Новиков ошарашенно посмотрел на мужчину. Ему-то казалось, что он о Титане знает все, и Бегиш был лишь приглашенным экспертом Космической ассоциации, но заговорил он о другом:
– Я был уверен, что грунт привез Питер Торманд, – сказал он.
– Да, разумеется. Для общества так и было. На всех космических миссиях есть люди, которым можно показывать лицо, и те, кому надо оставаться в тени. Вы же и сами знаете, что иногда намного удобнее быть неизвестным.
Генрих улыбнулся и сделал глоток. Ему явно нравилось собственное превосходство, и в то же время он словно подталкивал Новикова: «Давай, сделай шаг, поднимись еще на ступень, и мы поговорим на равных. Ты можешь», – будто говорил его взгляд, а Новиков не торопился ни раскрываться, ни понимать. Он только слушал, постукивая краем телефона по правому колену, искусственному и почти бесчувственному, но все равно не выдающему своей тайны даже звуком удара.
– ЮПИ – а мы прозвали проект именно так – был создан для того, чтобы люди могли жить на Титане быстрее…
– Подождите, – перебил его Новиков, – а почему вы из космического пилота превратились в начальника лаборатории?
– Вы тоже почему-то бросили футбол, пусть и любительский, – хохотнул Генрих, но тут же добавил: – С тремя искусственными позвонками летать за пределами атмосферы не рекомендовано.
Новиков кивнул и больше не стал спрашивать. Где, как и когда – было уже неважно. Он просто протянул руку, чтобы взять папку и заглянуть в документы.
Генрих охотно отдал ее и продолжил:
– Идея была в том, чтобы создать защиту для человеческих легких, симбионта, который создаст защитную мембрану в легочной ткани, будет поглощать излишки оксида азота, добавлять кислород… Утопическая идея, но Анна за нее взялась.
Новиков листал документы и понимал, что Анна Титова возглавила невероятный проект и осуществила его буквально за пару месяцев. В теории ЮПИ должен был работать, и это Новикова по-настоящему поражало.

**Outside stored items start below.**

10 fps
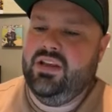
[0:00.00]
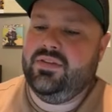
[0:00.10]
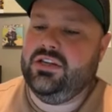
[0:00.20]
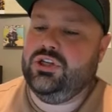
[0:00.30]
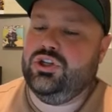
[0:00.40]

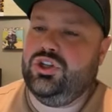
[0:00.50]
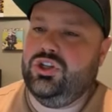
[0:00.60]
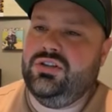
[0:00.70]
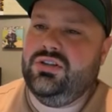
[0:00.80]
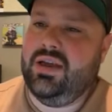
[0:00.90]
then you
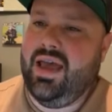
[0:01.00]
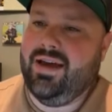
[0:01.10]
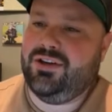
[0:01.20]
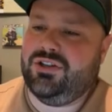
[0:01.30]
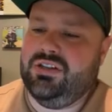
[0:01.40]
shouldn't
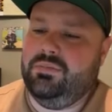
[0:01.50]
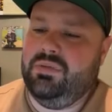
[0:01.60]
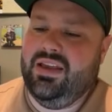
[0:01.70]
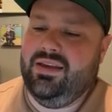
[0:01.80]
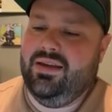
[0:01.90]
actually
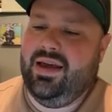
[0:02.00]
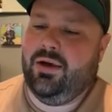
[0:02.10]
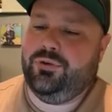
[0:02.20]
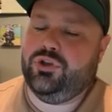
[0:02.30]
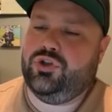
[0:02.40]
be
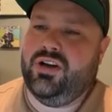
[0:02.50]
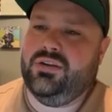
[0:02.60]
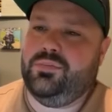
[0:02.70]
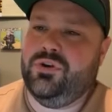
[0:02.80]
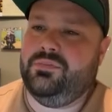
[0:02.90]
out there trying
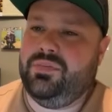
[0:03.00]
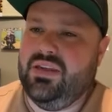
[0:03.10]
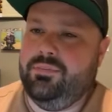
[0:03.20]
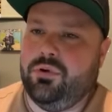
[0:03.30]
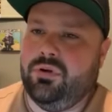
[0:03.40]
to put
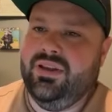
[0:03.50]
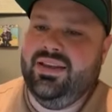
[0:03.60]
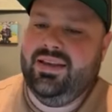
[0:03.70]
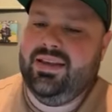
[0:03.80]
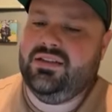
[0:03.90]
people
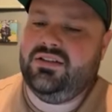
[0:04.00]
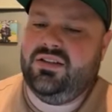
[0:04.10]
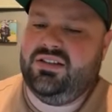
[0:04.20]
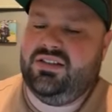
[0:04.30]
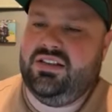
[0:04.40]
into
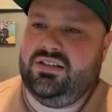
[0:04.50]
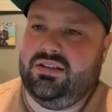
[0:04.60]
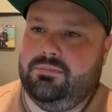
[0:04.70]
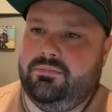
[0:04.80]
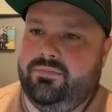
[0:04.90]
the
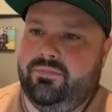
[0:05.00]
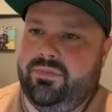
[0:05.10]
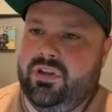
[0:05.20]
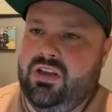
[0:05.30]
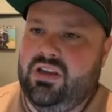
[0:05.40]
system.
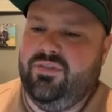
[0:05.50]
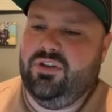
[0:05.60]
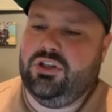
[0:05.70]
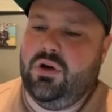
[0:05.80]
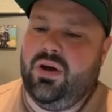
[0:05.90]
If
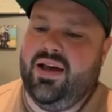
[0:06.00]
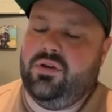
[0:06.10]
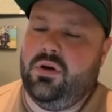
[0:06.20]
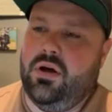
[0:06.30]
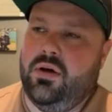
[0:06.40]
you don't have
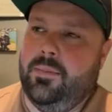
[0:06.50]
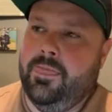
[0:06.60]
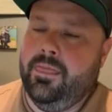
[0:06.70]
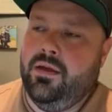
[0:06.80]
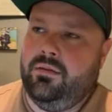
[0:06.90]

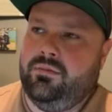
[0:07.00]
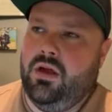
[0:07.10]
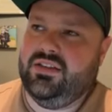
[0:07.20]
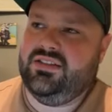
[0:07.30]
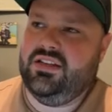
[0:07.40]

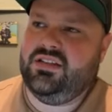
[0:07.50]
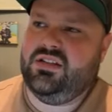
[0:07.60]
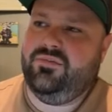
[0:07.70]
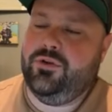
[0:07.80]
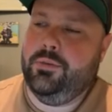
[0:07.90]
a
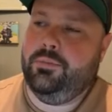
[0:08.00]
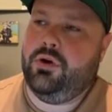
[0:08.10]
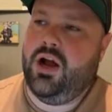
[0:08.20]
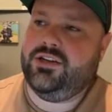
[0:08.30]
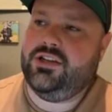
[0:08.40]
system for your
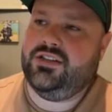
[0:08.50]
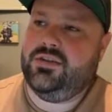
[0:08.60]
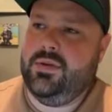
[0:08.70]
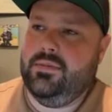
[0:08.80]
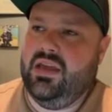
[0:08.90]
projects
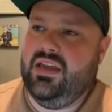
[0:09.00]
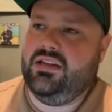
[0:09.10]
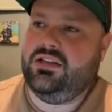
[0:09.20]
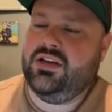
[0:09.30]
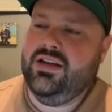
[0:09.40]
to be
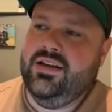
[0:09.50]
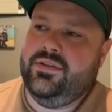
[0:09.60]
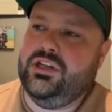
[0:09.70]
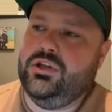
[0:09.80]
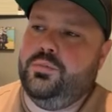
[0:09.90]
managed,
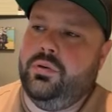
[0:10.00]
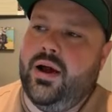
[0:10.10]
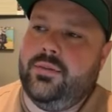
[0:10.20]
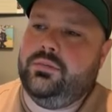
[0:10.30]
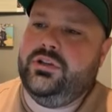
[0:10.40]
then you
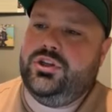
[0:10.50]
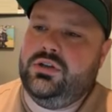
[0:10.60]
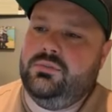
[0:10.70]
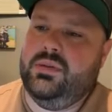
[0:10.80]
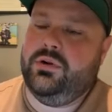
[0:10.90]
probably
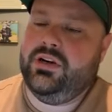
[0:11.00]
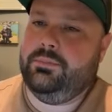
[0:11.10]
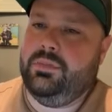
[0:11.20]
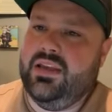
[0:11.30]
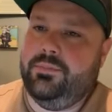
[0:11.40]
shouldn't be putting
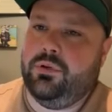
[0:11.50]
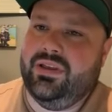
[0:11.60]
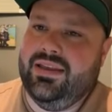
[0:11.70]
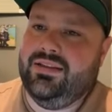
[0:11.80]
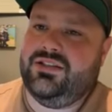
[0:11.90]
people
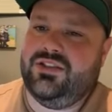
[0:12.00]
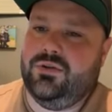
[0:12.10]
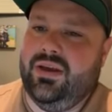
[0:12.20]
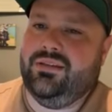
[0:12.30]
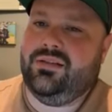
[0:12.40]
into
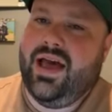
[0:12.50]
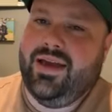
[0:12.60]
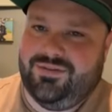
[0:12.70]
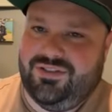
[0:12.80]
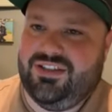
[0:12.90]
a
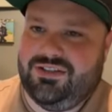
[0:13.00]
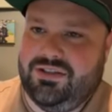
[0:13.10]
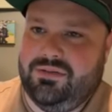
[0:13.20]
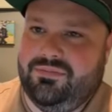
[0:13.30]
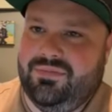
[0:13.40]
lack of system,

– На практике все пошло не так, – спокойно сообщил Генрих. – ЮПИ создавали колонии по пять особей, обтягивались пленкой и замирали так во внешней среде. Она хотела провести эксперимент на животных, но ей не позволили. Наверно, в этом моя вина. Я должен был настоять, а пошел на поводу у инвесторов и руководства Ассоциации. Вам в этом плане хорошо. Вы же сами себе и инвестор и руководство.
– Ну почему же, мне тоже часто нужны инвестиции, дотации, да и вообще, вы когда видели честные тендеры? – спросил Новиков, не отрываясь от бумаг.

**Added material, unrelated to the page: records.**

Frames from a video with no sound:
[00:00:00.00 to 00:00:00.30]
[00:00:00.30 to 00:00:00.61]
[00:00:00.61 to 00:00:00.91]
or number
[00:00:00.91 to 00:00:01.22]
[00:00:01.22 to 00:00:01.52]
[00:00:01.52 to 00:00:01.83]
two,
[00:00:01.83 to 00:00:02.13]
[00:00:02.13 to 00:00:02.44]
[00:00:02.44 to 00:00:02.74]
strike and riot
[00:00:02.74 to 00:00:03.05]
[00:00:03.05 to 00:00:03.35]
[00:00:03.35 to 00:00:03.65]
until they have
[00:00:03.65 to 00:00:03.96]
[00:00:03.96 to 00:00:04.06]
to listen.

– Действительно, – тут же протянул Генрих. – Эксперимент провели на людях. На космонавтах, отправленных под трибунал, а она думала, что это добровольцы из заключенных с пожизненным сроком. Впрочем, думаете, у военных с секретных объектов после трибунала есть жизнь? У них нет заключения, только полная очистка разума, а это, как по мне, хуже смерти.
Новиков перестал изучать документы и ошарашенно посмотрел на Генриха. Он был уверен, что технологию очистки разума запретили и нигде не используют. Когда-то способ стирать память, а точнее часть памяти, был настоящим фурором. Многие предпочли забыть о плохих моментах своей жизни. Моральные травмы стали лечиться нажатием одной кнопки, а потом оказалось, что вместе с памятью исчезает что-то еще: среди обывателей это именовалось опытом, потому что люди менялись, у них искажались привычки, а старая жизнь становилась настолько чужой, что в ней уже никто не оставался. Они меняли города, профессии и даже имена, отказывались от родных и старых идей. Все это оказывалось для них чужим.